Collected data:

* * *

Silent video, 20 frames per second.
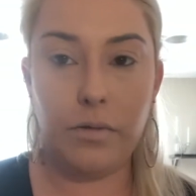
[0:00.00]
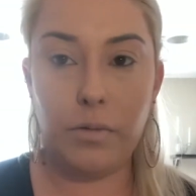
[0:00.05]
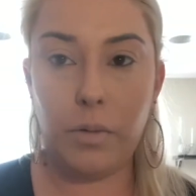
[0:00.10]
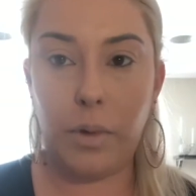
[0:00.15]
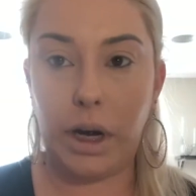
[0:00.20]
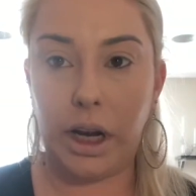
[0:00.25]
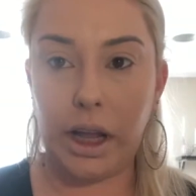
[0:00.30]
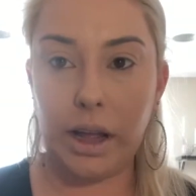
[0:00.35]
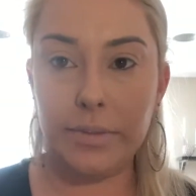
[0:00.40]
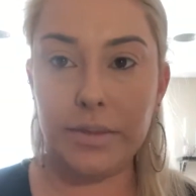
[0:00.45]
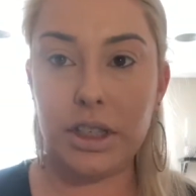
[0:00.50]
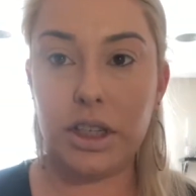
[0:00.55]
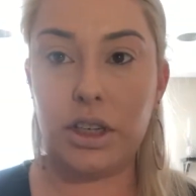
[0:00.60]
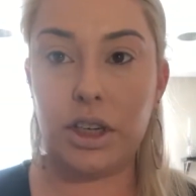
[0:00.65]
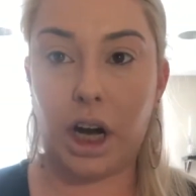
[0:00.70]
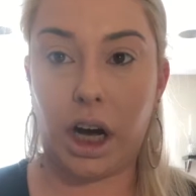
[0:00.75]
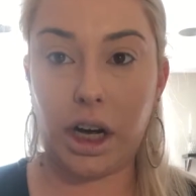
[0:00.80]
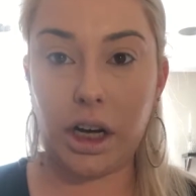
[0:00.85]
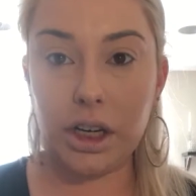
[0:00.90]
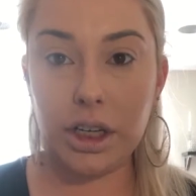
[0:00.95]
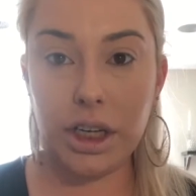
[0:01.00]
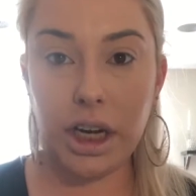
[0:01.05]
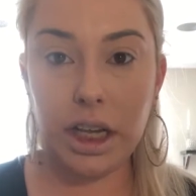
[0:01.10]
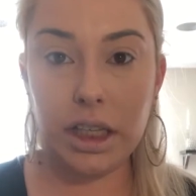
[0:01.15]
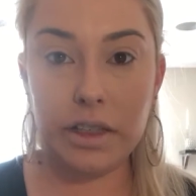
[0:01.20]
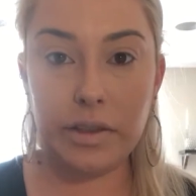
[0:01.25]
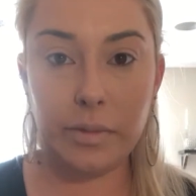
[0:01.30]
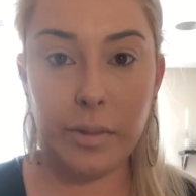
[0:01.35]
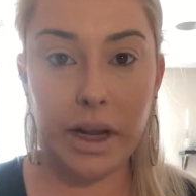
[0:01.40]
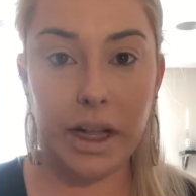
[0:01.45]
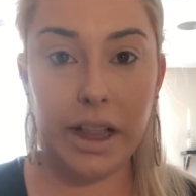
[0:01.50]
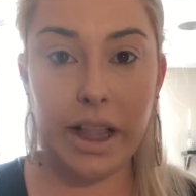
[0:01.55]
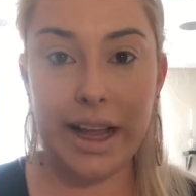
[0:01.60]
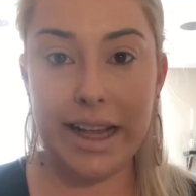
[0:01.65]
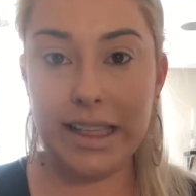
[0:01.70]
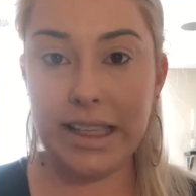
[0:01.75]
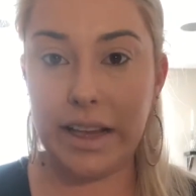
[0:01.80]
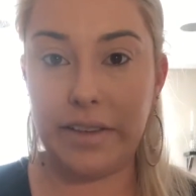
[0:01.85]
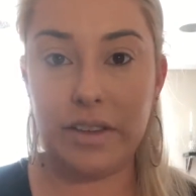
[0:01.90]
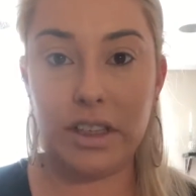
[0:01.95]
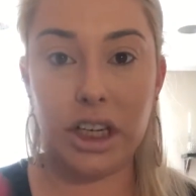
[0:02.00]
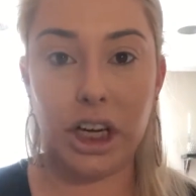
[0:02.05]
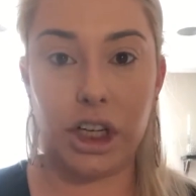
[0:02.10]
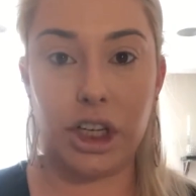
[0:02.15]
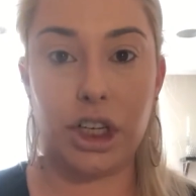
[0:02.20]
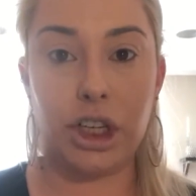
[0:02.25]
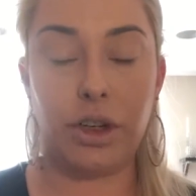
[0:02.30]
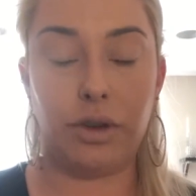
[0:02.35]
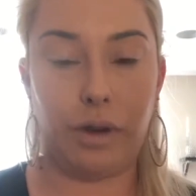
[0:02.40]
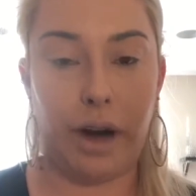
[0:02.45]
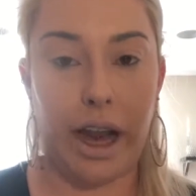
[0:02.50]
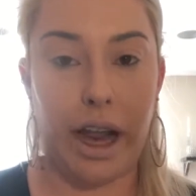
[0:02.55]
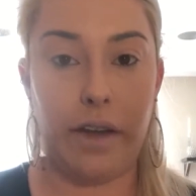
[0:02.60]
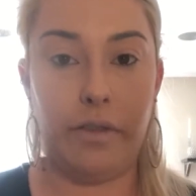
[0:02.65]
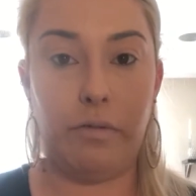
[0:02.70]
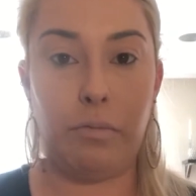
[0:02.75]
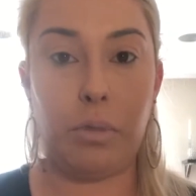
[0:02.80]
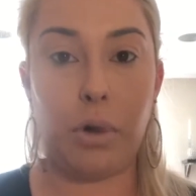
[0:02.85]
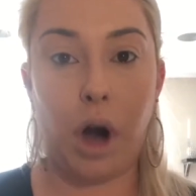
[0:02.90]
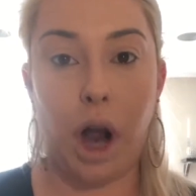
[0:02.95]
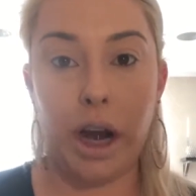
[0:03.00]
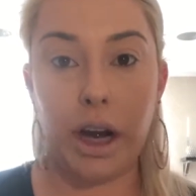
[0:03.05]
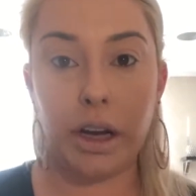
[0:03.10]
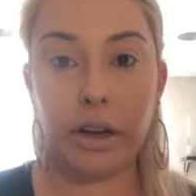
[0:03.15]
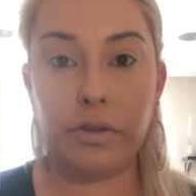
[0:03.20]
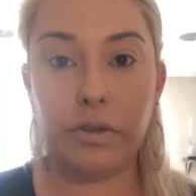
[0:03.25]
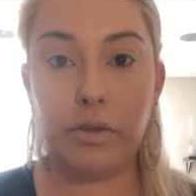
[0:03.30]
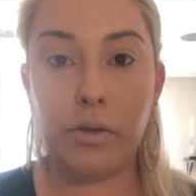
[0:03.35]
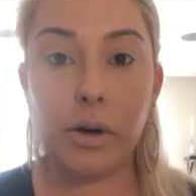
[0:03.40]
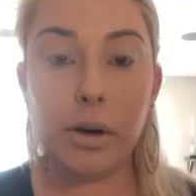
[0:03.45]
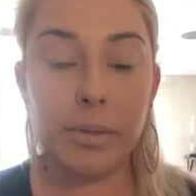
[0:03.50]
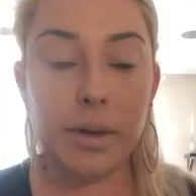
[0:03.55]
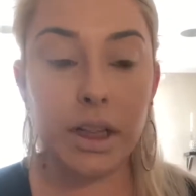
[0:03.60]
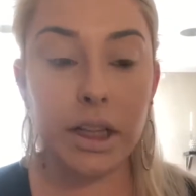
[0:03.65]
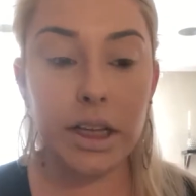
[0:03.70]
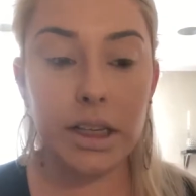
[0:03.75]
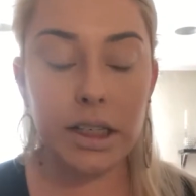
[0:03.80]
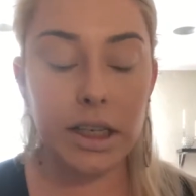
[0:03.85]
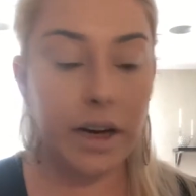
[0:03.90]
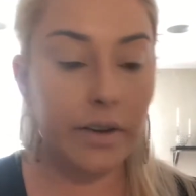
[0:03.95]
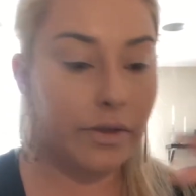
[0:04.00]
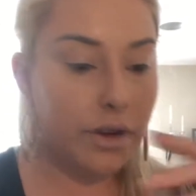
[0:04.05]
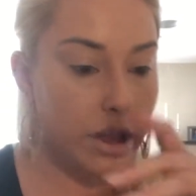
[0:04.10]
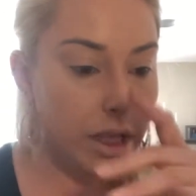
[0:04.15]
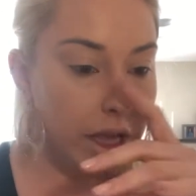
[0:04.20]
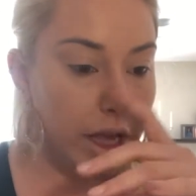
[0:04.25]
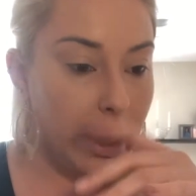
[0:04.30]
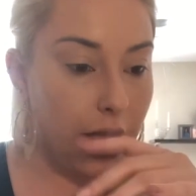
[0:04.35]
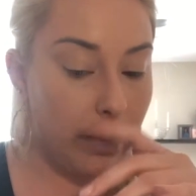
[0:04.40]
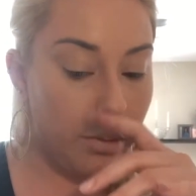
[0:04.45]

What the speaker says: When it comes to darker shades for my clients, I have such an array of product formulas and everything.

* * *

Problem statement:
Output the whole of the data, unchanged; keep the pictures out.

Problem solution:
Silent video, 20 frames per second.
[0:00.00]
[0:00.05]
[0:00.10]
[0:00.15]
[0:00.20]
[0:00.25]
[0:00.30]
[0:00.35]
[0:00.40]
[0:00.45]
[0:00.50]
[0:00.55]
[0:00.60]
[0:00.65]
[0:00.70]
[0:00.75]
[0:00.80]
[0:00.85]
[0:00.90]
[0:00.95]
[0:01.00]
[0:01.05]
[0:01.10]
[0:01.15]
[0:01.20]
[0:01.25]
[0:01.30]
[0:01.35]
[0:01.40]
[0:01.45]
[0:01.50]
[0:01.55]
[0:01.60]
[0:01.65]
[0:01.70]
[0:01.75]
[0:01.80]
[0:01.85]
[0:01.90]
[0:01.95]
[0:02.00]
[0:02.05]
[0:02.10]
[0:02.15]
[0:02.20]
[0:02.25]
[0:02.30]
[0:02.35]
[0:02.40]
[0:02.45]
[0:02.50]
[0:02.55]
[0:02.60]
[0:02.65]
[0:02.70]
[0:02.75]
[0:02.80]
[0:02.85]
[0:02.90]
[0:02.95]
[0:03.00]
[0:03.05]
[0:03.10]
[0:03.15]
[0:03.20]
[0:03.25]
[0:03.30]
[0:03.35]
[0:03.40]
[0:03.45]
[0:03.50]
[0:03.55]
[0:03.60]
[0:03.65]
[0:03.70]
[0:03.75]
[0:03.80]
[0:03.85]
[0:03.90]
[0:03.95]
[0:04.00]
[0:04.05]
[0:04.10]
[0:04.15]
[0:04.20]
[0:04.25]
[0:04.30]
[0:04.35]
[0:04.40]
[0:04.45]

What the speaker says: When it comes to darker shades for my clients, I have such an array of product formulas and everything.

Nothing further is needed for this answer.